§ **DATA EXTRACTS**:
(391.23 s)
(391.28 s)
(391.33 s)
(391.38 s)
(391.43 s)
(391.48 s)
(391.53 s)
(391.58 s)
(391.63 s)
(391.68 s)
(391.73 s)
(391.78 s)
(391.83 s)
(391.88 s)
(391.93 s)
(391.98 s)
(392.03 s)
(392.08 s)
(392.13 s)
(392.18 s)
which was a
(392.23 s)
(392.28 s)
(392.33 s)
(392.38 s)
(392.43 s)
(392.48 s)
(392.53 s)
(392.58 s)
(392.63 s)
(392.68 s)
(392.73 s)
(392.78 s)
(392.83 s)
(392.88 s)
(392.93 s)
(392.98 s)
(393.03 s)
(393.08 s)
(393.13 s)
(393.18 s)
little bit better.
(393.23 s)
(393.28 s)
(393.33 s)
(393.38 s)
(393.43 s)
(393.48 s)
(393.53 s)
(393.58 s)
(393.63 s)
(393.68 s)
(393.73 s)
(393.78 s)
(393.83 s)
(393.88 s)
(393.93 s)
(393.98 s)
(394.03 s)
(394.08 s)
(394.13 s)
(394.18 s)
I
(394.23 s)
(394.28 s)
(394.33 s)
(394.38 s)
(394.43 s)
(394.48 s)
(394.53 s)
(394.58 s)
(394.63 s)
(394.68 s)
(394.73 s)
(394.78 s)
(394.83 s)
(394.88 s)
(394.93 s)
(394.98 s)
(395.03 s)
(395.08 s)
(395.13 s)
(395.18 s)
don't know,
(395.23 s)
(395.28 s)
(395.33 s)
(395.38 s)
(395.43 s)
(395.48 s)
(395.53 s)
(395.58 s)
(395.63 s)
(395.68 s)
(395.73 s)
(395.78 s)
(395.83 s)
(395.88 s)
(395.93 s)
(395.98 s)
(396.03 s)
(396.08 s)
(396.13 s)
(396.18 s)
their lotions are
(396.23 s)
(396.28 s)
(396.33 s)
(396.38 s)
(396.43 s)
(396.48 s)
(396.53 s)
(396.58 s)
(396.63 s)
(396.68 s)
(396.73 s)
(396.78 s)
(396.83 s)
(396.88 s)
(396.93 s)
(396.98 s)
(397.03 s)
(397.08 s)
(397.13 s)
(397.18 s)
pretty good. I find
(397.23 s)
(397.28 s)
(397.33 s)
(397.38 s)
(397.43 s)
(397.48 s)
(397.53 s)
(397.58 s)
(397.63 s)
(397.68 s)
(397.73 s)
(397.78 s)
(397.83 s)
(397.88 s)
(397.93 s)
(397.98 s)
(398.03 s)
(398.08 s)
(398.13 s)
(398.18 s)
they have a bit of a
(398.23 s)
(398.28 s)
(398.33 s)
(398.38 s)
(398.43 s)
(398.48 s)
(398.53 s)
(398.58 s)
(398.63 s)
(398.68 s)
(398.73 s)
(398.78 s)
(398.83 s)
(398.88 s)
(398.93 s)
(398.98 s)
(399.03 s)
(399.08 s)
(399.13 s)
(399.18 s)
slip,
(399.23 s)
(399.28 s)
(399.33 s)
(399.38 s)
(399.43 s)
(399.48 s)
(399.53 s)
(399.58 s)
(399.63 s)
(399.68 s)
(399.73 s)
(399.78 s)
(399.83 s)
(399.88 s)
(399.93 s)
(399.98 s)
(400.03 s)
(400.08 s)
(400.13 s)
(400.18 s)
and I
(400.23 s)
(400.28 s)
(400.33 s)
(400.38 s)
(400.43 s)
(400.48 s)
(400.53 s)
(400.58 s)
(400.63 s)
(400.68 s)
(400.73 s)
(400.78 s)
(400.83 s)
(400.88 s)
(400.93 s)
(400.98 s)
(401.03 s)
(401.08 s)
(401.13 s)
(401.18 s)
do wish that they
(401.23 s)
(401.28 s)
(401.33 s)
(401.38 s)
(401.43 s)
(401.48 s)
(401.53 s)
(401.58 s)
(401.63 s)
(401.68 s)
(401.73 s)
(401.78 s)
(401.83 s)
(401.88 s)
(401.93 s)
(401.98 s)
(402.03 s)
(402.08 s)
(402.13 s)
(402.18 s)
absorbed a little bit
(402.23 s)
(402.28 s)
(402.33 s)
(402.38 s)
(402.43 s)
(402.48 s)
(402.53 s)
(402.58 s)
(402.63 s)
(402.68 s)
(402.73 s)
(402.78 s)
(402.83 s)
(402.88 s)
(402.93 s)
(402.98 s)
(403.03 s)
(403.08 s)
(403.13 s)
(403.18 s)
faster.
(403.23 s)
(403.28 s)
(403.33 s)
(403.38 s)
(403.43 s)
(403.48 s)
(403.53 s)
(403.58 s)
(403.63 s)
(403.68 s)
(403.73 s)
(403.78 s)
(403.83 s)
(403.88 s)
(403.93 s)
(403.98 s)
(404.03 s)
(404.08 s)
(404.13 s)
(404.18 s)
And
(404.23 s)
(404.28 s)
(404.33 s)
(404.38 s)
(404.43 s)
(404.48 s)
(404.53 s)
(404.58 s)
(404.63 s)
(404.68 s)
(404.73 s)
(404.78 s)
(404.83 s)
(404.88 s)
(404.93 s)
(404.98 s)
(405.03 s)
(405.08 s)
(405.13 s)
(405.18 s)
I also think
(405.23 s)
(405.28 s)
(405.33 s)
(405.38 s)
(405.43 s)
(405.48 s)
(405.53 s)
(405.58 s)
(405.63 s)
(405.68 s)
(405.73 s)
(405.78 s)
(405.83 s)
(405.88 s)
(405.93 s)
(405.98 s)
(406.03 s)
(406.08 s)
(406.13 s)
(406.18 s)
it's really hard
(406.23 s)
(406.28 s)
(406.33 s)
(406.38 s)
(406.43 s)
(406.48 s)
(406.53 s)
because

§ **EXERCISE AIM**: Once you have read the material, set it down again word for word.

§ **TASK SOLUTION**:
(391.23 s)
(391.28 s)
(391.33 s)
(391.38 s)
(391.43 s)
(391.48 s)
(391.53 s)
(391.58 s)
(391.63 s)
(391.68 s)
(391.73 s)
(391.78 s)
(391.83 s)
(391.88 s)
(391.93 s)
(391.98 s)
(392.03 s)
(392.08 s)
(392.13 s)
(392.18 s)
which was a
(392.23 s)
(392.28 s)
(392.33 s)
(392.38 s)
(392.43 s)
(392.48 s)
(392.53 s)
(392.58 s)
(392.63 s)
(392.68 s)
(392.73 s)
(392.78 s)
(392.83 s)
(392.88 s)
(392.93 s)
(392.98 s)
(393.03 s)
(393.08 s)
(393.13 s)
(393.18 s)
little bit better.
(393.23 s)
(393.28 s)
(393.33 s)
(393.38 s)
(393.43 s)
(393.48 s)
(393.53 s)
(393.58 s)
(393.63 s)
(393.68 s)
(393.73 s)
(393.78 s)
(393.83 s)
(393.88 s)
(393.93 s)
(393.98 s)
(394.03 s)
(394.08 s)
(394.13 s)
(394.18 s)
I
(394.23 s)
(394.28 s)
(394.33 s)
(394.38 s)
(394.43 s)
(394.48 s)
(394.53 s)
(394.58 s)
(394.63 s)
(394.68 s)
(394.73 s)
(394.78 s)
(394.83 s)
(394.88 s)
(394.93 s)
(394.98 s)
(395.03 s)
(395.08 s)
(395.13 s)
(395.18 s)
don't know,
(395.23 s)
(395.28 s)
(395.33 s)
(395.38 s)
(395.43 s)
(395.48 s)
(395.53 s)
(395.58 s)
(395.63 s)
(395.68 s)
(395.73 s)
(395.78 s)
(395.83 s)
(395.88 s)
(395.93 s)
(395.98 s)
(396.03 s)
(396.08 s)
(396.13 s)
(396.18 s)
their lotions are
(396.23 s)
(396.28 s)
(396.33 s)
(396.38 s)
(396.43 s)
(396.48 s)
(396.53 s)
(396.58 s)
(396.63 s)
(396.68 s)
(396.73 s)
(396.78 s)
(396.83 s)
(396.88 s)
(396.93 s)
(396.98 s)
(397.03 s)
(397.08 s)
(397.13 s)
(397.18 s)
pretty good. I find
(397.23 s)
(397.28 s)
(397.33 s)
(397.38 s)
(397.43 s)
(397.48 s)
(397.53 s)
(397.58 s)
(397.63 s)
(397.68 s)
(397.73 s)
(397.78 s)
(397.83 s)
(397.88 s)
(397.93 s)
(397.98 s)
(398.03 s)
(398.08 s)
(398.13 s)
(398.18 s)
they have a bit of a
(398.23 s)
(398.28 s)
(398.33 s)
(398.38 s)
(398.43 s)
(398.48 s)
(398.53 s)
(398.58 s)
(398.63 s)
(398.68 s)
(398.73 s)
(398.78 s)
(398.83 s)
(398.88 s)
(398.93 s)
(398.98 s)
(399.03 s)
(399.08 s)
(399.13 s)
(399.18 s)
slip,
(399.23 s)
(399.28 s)
(399.33 s)
(399.38 s)
(399.43 s)
(399.48 s)
(399.53 s)
(399.58 s)
(399.63 s)
(399.68 s)
(399.73 s)
(399.78 s)
(399.83 s)
(399.88 s)
(399.93 s)
(399.98 s)
(400.03 s)
(400.08 s)
(400.13 s)
(400.18 s)
and I
(400.23 s)
(400.28 s)
(400.33 s)
(400.38 s)
(400.43 s)
(400.48 s)
(400.53 s)
(400.58 s)
(400.63 s)
(400.68 s)
(400.73 s)
(400.78 s)
(400.83 s)
(400.88 s)
(400.93 s)
(400.98 s)
(401.03 s)
(401.08 s)
(401.13 s)
(401.18 s)
do wish that they
(401.23 s)
(401.28 s)
(401.33 s)
(401.38 s)
(401.43 s)
(401.48 s)
(401.53 s)
(401.58 s)
(401.63 s)
(401.68 s)
(401.73 s)
(401.78 s)
(401.83 s)
(401.88 s)
(401.93 s)
(401.98 s)
(402.03 s)
(402.08 s)
(402.13 s)
(402.18 s)
absorbed a little bit
(402.23 s)
(402.28 s)
(402.33 s)
(402.38 s)
(402.43 s)
(402.48 s)
(402.53 s)
(402.58 s)
(402.63 s)
(402.68 s)
(402.73 s)
(402.78 s)
(402.83 s)
(402.88 s)
(402.93 s)
(402.98 s)
(403.03 s)
(403.08 s)
(403.13 s)
(403.18 s)
faster.
(403.23 s)
(403.28 s)
(403.33 s)
(403.38 s)
(403.43 s)
(403.48 s)
(403.53 s)
(403.58 s)
(403.63 s)
(403.68 s)
(403.73 s)
(403.78 s)
(403.83 s)
(403.88 s)
(403.93 s)
(403.98 s)
(404.03 s)
(404.08 s)
(404.13 s)
(404.18 s)
And
(404.23 s)
(404.28 s)
(404.33 s)
(404.38 s)
(404.43 s)
(404.48 s)
(404.53 s)
(404.58 s)
(404.63 s)
(404.68 s)
(404.73 s)
(404.78 s)
(404.83 s)
(404.88 s)
(404.93 s)
(404.98 s)
(405.03 s)
(405.08 s)
(405.13 s)
(405.18 s)
I also think
(405.23 s)
(405.28 s)
(405.33 s)
(405.38 s)
(405.43 s)
(405.48 s)
(405.53 s)
(405.58 s)
(405.63 s)
(405.68 s)
(405.73 s)
(405.78 s)
(405.83 s)
(405.88 s)
(405.93 s)
(405.98 s)
(406.03 s)
(406.08 s)
(406.13 s)
(406.18 s)
it's really hard
(406.23 s)
(406.28 s)
(406.33 s)
(406.38 s)
(406.43 s)
(406.48 s)
(406.53 s)
because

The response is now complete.